• What needs to be done
Span requested from the data below: the line with "[00:00:00.40]" through the line with "Lip reading: So dealing with the", both included. Give only these lines again, exactly, and leave every picture out.

************

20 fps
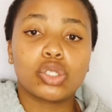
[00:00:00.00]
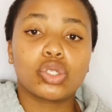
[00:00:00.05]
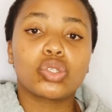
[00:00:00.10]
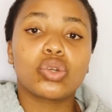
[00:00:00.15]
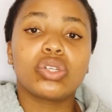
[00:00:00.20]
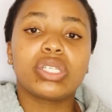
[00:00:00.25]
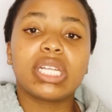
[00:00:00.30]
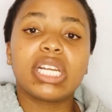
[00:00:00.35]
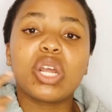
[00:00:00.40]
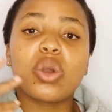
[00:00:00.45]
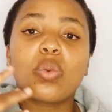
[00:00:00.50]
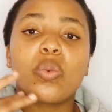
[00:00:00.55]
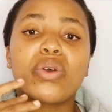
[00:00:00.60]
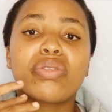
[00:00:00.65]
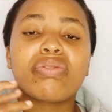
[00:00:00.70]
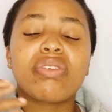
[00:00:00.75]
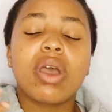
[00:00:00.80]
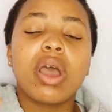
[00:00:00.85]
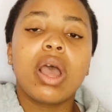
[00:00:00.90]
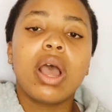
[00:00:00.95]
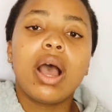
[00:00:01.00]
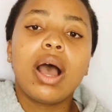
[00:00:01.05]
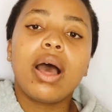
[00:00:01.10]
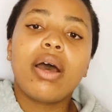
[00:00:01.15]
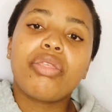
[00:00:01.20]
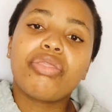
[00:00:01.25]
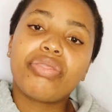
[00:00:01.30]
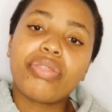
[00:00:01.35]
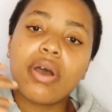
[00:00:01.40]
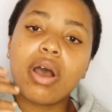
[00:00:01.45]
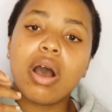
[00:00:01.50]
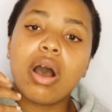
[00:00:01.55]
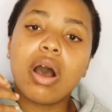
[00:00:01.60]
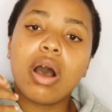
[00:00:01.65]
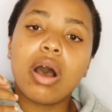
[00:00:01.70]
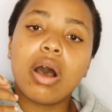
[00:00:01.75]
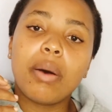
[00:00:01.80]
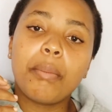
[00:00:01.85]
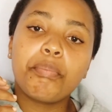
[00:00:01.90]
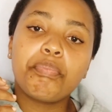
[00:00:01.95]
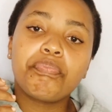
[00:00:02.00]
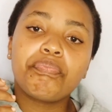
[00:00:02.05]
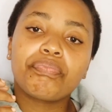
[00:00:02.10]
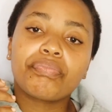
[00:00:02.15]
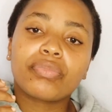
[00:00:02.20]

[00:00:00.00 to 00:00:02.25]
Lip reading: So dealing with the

************

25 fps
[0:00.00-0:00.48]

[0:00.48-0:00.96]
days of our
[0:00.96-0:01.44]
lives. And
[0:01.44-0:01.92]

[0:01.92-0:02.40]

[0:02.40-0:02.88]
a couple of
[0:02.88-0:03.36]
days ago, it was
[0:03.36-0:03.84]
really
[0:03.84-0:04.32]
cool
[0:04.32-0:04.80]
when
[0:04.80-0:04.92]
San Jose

************

• Solution to this problem
[00:00:00.40]
[00:00:00.45]
[00:00:00.50]
[00:00:00.55]
[00:00:00.60]
[00:00:00.65]
[00:00:00.70]
[00:00:00.75]
[00:00:00.80]
[00:00:00.85]
[00:00:00.90]
[00:00:00.95]
[00:00:01.00]
[00:00:01.05]
[00:00:01.10]
[00:00:01.15]
[00:00:01.20]
[00:00:01.25]
[00:00:01.30]
[00:00:01.35]
[00:00:01.40]
[00:00:01.45]
[00:00:01.50]
[00:00:01.55]
[00:00:01.60]
[00:00:01.65]
[00:00:01.70]
[00:00:01.75]
[00:00:01.80]
[00:00:01.85]
[00:00:01.90]
[00:00:01.95]
[00:00:02.00]
[00:00:02.05]
[00:00:02.10]
[00:00:02.15]
[00:00:02.20]

[00:00:00.00 to 00:00:02.25]
Lip reading: So dealing with the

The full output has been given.